=== PROVIDED RECORDS ===
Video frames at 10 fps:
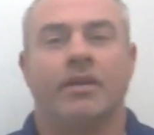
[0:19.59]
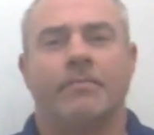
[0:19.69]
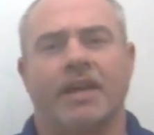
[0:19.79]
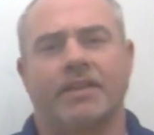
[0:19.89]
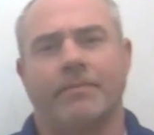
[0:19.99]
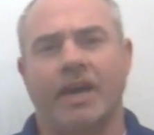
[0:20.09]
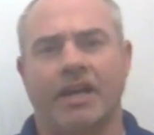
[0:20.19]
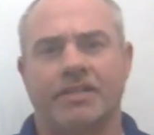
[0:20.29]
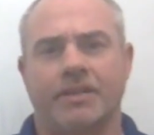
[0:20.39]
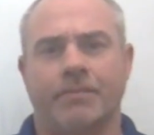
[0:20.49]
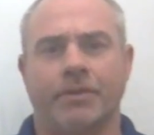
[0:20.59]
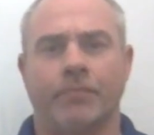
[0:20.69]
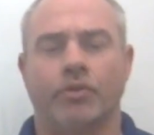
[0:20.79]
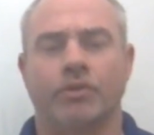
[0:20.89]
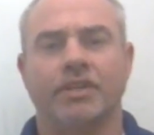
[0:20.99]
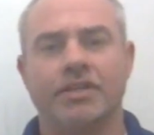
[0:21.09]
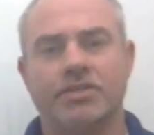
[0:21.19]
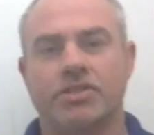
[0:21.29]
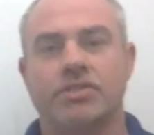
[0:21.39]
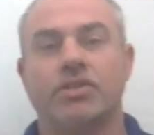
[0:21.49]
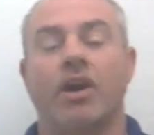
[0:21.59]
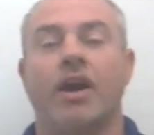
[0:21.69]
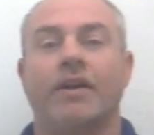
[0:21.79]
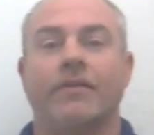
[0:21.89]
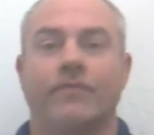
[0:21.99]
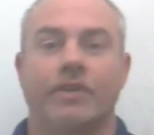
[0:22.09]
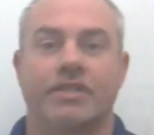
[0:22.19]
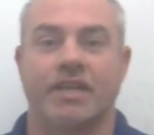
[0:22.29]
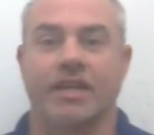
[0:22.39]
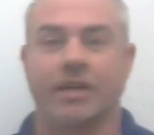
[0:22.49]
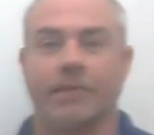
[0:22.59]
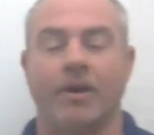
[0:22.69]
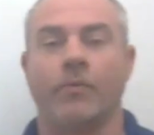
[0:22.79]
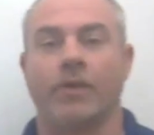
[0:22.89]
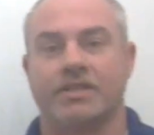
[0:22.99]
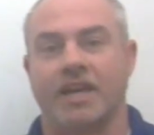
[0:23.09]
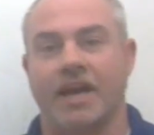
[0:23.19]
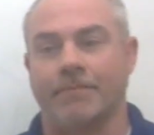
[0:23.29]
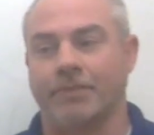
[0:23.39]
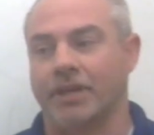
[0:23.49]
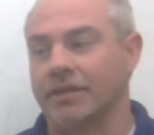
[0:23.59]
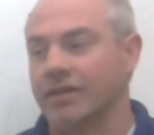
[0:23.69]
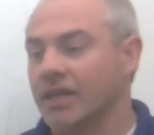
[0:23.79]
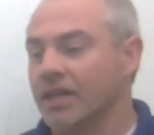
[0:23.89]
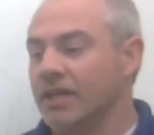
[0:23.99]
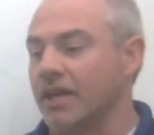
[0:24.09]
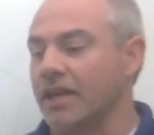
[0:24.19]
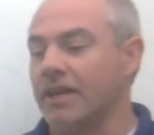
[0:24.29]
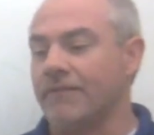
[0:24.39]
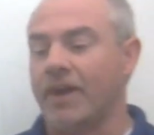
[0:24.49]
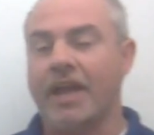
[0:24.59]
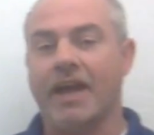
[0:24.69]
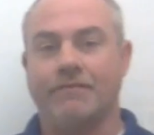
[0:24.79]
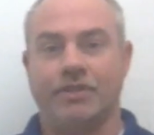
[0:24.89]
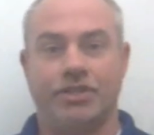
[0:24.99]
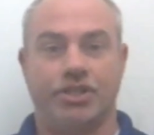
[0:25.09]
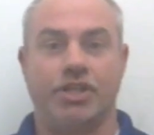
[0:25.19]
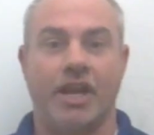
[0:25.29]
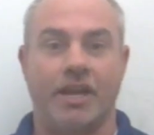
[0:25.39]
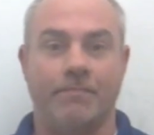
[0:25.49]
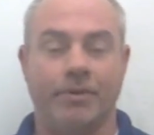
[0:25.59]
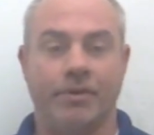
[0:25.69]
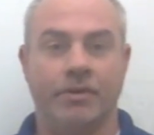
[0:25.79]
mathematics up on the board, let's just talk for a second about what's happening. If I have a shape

--

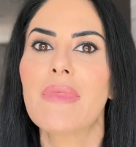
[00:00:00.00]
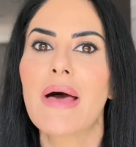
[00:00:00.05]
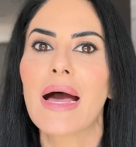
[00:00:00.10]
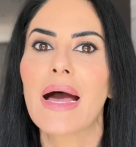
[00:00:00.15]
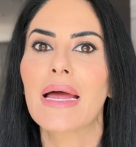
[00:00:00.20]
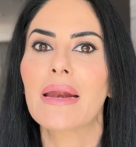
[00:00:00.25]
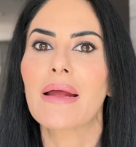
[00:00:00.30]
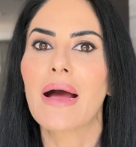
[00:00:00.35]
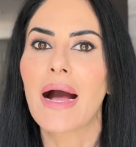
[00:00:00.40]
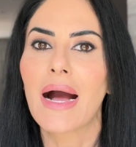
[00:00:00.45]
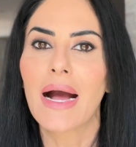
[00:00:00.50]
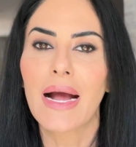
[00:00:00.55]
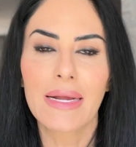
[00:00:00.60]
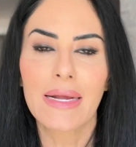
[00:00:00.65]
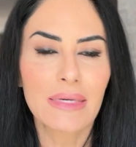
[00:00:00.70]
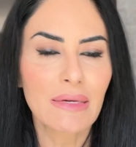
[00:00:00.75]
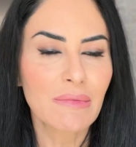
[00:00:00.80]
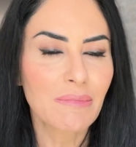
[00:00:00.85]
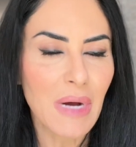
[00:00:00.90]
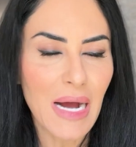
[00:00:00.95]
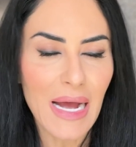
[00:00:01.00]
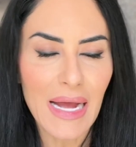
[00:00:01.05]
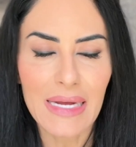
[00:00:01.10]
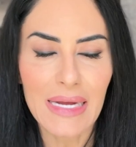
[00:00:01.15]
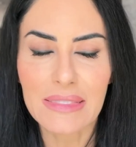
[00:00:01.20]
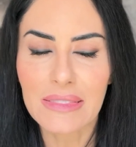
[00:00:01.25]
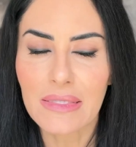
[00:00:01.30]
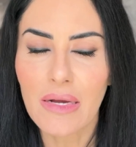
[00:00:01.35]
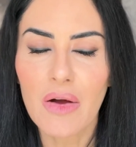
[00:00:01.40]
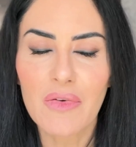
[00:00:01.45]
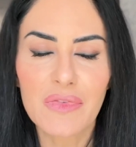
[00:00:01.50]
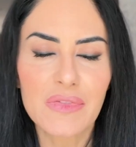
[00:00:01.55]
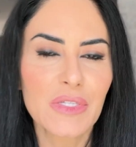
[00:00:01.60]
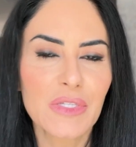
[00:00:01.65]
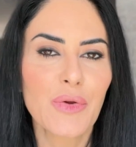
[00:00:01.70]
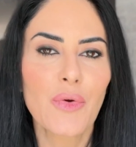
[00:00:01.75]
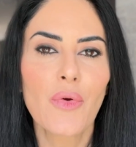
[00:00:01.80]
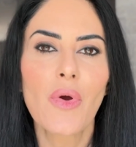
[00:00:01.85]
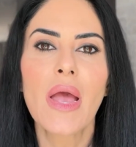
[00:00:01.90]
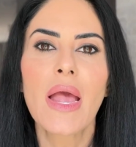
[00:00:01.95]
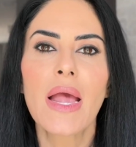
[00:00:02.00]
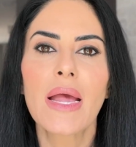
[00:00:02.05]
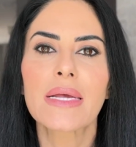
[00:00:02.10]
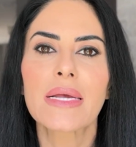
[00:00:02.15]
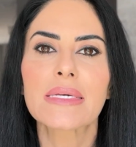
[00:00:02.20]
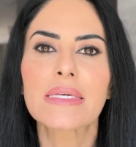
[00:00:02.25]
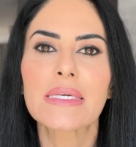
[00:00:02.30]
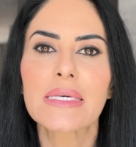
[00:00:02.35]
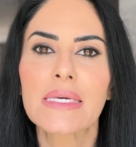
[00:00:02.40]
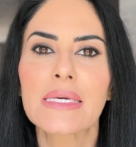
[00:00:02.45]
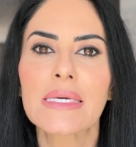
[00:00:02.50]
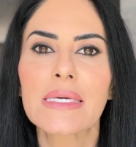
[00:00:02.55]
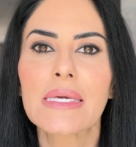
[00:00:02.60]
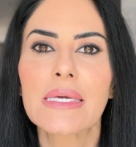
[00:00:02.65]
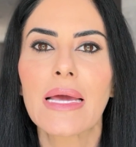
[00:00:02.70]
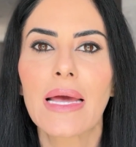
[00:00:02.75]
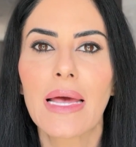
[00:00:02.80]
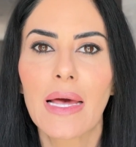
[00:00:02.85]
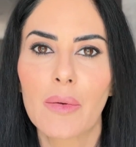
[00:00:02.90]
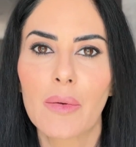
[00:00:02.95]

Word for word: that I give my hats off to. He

=== EXERCISE DIRECTIONS ===
Go back to the listing above and write out the lines starting at the one with "[00:00:00.35]" and ending at the one with "Word for word: that I give my hats off to. He", inclusive, exactly and without pictures.

=== SOLVED EXERCISE ===
[00:00:00.35]
[00:00:00.40]
[00:00:00.45]
[00:00:00.50]
[00:00:00.55]
[00:00:00.60]
[00:00:00.65]
[00:00:00.70]
[00:00:00.75]
[00:00:00.80]
[00:00:00.85]
[00:00:00.90]
[00:00:00.95]
[00:00:01.00]
[00:00:01.05]
[00:00:01.10]
[00:00:01.15]
[00:00:01.20]
[00:00:01.25]
[00:00:01.30]
[00:00:01.35]
[00:00:01.40]
[00:00:01.45]
[00:00:01.50]
[00:00:01.55]
[00:00:01.60]
[00:00:01.65]
[00:00:01.70]
[00:00:01.75]
[00:00:01.80]
[00:00:01.85]
[00:00:01.90]
[00:00:01.95]
[00:00:02.00]
[00:00:02.05]
[00:00:02.10]
[00:00:02.15]
[00:00:02.20]
[00:00:02.25]
[00:00:02.30]
[00:00:02.35]
[00:00:02.40]
[00:00:02.45]
[00:00:02.50]
[00:00:02.55]
[00:00:02.60]
[00:00:02.65]
[00:00:02.70]
[00:00:02.75]
[00:00:02.80]
[00:00:02.85]
[00:00:02.90]
[00:00:02.95]

Word for word: that I give my hats off to. He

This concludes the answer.